For implementation of WCF message security using certificates, Pl refer this post
--------------------------------------------------------------------------------------------------------
Implementation of WCF
transport security using self-signed certificates
Transport layer security means using HTTPS protocol (SSL).
This will make sure that the HTTP packets travel encrypted through the network.
With the below configuration, you will get confidentiality (because of
encryption) but YOU ARE NOT AUTHENTICATING the client. Any client can
successfully call https://subhasissecureservice.com/Service1.svc
as long as the client has the RootCA under its trusted roots folder. (which is
generally the case. In an internet-facing scenario, the SSLs are procured from
– say – Verisign. All clients PCs have Verisign in their trusted roots folder.)

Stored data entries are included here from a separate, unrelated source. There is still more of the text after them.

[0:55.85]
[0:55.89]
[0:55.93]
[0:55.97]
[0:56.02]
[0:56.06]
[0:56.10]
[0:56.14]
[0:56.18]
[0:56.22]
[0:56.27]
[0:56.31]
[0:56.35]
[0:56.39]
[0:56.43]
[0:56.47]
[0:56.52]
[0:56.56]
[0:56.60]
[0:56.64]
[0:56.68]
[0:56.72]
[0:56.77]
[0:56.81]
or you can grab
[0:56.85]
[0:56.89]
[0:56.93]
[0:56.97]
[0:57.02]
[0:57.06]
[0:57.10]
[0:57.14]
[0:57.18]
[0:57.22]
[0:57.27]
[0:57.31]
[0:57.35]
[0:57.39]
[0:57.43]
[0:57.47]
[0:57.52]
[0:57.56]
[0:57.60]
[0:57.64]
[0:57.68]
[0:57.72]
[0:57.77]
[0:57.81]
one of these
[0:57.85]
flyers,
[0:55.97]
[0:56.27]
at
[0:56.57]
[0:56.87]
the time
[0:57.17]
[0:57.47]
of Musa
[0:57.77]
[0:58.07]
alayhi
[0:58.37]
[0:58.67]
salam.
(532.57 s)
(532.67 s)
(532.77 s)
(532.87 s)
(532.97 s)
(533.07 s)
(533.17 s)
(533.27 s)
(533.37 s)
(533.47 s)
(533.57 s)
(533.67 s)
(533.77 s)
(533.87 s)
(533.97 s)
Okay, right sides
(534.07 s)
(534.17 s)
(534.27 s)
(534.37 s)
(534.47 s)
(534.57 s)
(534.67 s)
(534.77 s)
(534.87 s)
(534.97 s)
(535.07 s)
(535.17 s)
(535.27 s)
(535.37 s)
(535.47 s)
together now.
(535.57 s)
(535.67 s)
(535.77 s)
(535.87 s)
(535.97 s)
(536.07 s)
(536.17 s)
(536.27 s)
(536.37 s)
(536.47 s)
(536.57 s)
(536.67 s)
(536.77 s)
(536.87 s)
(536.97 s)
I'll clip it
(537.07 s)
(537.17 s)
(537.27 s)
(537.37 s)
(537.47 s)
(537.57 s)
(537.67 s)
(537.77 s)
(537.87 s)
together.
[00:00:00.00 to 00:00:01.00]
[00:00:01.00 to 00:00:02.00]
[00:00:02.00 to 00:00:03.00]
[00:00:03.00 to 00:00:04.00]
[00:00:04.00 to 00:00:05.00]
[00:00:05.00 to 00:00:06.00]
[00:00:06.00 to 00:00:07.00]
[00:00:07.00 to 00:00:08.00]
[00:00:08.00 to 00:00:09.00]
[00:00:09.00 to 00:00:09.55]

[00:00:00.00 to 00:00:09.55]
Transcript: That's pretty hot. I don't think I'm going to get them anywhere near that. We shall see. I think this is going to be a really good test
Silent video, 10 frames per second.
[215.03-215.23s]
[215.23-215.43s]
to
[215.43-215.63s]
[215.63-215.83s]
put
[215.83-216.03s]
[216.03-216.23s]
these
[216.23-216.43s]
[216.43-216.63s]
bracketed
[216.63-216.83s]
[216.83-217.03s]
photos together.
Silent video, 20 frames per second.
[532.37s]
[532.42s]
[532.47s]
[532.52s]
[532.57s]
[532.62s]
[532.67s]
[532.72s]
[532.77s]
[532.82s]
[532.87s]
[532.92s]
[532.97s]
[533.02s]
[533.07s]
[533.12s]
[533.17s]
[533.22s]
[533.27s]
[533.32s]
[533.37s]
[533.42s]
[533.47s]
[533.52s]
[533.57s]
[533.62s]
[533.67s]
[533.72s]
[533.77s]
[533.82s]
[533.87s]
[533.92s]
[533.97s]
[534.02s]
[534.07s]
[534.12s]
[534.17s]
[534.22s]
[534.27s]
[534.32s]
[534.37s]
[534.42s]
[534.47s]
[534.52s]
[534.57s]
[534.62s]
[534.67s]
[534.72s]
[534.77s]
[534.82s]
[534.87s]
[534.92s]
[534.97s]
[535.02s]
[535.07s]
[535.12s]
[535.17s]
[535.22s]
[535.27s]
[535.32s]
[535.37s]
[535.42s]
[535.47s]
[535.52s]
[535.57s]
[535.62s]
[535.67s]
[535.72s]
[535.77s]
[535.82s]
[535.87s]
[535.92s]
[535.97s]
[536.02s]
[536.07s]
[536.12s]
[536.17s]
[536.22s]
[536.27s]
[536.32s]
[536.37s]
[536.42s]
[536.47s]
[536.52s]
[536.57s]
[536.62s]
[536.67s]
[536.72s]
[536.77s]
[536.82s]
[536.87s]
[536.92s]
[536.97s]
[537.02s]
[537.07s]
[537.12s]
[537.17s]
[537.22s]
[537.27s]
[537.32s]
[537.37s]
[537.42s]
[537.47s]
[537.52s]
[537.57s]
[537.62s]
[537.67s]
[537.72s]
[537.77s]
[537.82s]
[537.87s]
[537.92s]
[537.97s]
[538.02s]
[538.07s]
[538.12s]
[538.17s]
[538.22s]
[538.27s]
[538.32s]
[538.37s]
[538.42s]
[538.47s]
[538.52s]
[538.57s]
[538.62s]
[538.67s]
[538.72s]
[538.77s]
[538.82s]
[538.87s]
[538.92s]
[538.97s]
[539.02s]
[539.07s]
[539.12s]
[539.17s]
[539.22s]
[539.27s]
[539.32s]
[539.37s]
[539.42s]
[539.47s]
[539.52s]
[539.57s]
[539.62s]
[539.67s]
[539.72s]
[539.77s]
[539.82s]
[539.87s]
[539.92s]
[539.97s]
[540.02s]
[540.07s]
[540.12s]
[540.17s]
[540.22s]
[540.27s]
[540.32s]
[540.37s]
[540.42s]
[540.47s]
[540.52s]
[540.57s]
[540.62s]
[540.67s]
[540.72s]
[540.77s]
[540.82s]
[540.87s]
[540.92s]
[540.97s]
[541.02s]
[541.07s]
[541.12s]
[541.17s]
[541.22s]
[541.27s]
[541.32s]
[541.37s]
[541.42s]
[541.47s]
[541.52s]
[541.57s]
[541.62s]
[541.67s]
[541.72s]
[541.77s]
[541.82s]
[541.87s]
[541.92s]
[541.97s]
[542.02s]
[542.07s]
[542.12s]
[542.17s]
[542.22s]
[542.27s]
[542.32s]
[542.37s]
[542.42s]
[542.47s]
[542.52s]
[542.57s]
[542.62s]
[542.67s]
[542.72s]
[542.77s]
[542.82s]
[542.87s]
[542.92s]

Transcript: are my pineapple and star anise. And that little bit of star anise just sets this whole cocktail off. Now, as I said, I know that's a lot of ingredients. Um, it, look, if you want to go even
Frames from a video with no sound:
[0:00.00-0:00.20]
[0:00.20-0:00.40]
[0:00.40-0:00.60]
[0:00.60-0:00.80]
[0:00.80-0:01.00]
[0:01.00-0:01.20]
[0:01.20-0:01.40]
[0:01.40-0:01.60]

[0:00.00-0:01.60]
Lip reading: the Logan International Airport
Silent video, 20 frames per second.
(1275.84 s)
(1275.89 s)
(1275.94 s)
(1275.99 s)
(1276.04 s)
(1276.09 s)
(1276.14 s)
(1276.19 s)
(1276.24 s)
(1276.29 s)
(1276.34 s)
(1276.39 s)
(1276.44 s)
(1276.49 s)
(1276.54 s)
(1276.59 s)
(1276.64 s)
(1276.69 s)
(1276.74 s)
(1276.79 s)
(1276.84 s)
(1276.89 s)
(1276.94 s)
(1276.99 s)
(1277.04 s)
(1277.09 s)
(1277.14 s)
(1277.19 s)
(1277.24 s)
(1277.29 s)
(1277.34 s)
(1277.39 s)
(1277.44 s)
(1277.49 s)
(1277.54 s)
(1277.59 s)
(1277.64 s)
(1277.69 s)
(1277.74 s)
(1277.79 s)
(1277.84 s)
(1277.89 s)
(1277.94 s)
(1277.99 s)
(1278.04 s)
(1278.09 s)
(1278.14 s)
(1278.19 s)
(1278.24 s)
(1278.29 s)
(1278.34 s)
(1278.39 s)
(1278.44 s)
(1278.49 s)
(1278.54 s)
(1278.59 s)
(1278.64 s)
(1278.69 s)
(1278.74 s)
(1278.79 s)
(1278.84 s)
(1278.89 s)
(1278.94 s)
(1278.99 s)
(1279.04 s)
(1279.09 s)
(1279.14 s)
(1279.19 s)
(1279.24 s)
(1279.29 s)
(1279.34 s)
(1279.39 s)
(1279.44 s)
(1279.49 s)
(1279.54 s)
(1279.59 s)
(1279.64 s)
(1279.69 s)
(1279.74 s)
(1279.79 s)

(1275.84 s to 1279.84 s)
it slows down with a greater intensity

Note – Transport security are for POINT-TO-POINT, while
Message security are for END-TO-END. (Think about it).
Creation
of SSL certificate for subhasissecureservice.com (exactly as any other cert)
makecert -n
"CN=SubhasisSecureService.com" -ic "SubhasisCA.cer" -iv
"SubhasisCAPrivateKey.pvk" -a sha1 -sky exchange -pe -sv
"SubhasisSecureServicePrivateKey.pvk"
"SubhasisSecureService_SSL.cer"
---private key password of the above is
secureservicepvtkeypwd
pvk2pfx -pvk
"SubhasisSecureServicePrivateKey.pvk" -spc
"SubhasisSecureService_SSL.cer" -pfx
"SubhasisSecureService_SSL.pfx" -pi secureservicepvtkeypwd
1.
Install the pfx in the server mmc.
2.
Make sure Root CA is in the server mmc (if not
procured/purchased).
3.
Update host file with <IP> tab SubhasisSecureService.com
(if DNS server is not used)
4.
Configure IIS to use site/webservice with SSL
(edit bindings).
5.
Make sure Root CA is in the client mmc (if not
procured/purchased).
6.
Update host file with <IP> tab SubhasisSecureService.com
in the client as well. (if DNS server is not used)
Server config file
(Note basicHttpBinding is used with SSL certificates)
Key sections
with yellow highlight
<system.serviceModel>
<client />
<services>
<service name="CertSecurityDemoService.Service1">
<endpoint address="" binding="basicHttpBinding" bindingConfiguration="secureBasicHttpBinding" contract="CertSecurityDemoService.IService1" />
</service>
</services>
<behaviors>
<serviceBehaviors>
<behavior>
<!--
To avoid disclosing metadata information, set the values below to false before
deployment -->
<serviceMetadata httpGetEnabled="true" httpsGetEnabled="true"/>
<!--
To receive exception details in faults for debugging purposes, set the value
below to true. Set to false before
deployment to avoid disclosing exception information -->
<serviceDebug includeExceptionDetailInFaults="false"/>
</behavior>
</serviceBehaviors>
</behaviors>
<protocolMapping>
<add binding="basicHttpsBinding" scheme="https" />
</protocolMapping>
<bindings>
<basicHttpBinding>
<binding name="secureBasicHttpBinding" sendTimeout="00:10:00" receiveTimeout="00:10:00" openTimeout="00:10:00" closeTimeout="00:10:00">
<security mode="Transport">
<transport clientCredentialType="None"/>
</security>
</binding>
</basicHttpBinding>
</bindings>
<serviceHostingEnvironment aspNetCompatibilityEnabled="true" multipleSiteBindingsEnabled="true" />
</system.serviceModel>
Client config file
(Simple)
<system.serviceModel>
<bindings>
<basicHttpBinding>
<binding name="BasicHttpBinding_IService1">
<security mode="Transport" />
</binding>
</basicHttpBinding>
</bindings>
<client>
<endpoint address="https://subhasissecureservice.com/Service1.svc"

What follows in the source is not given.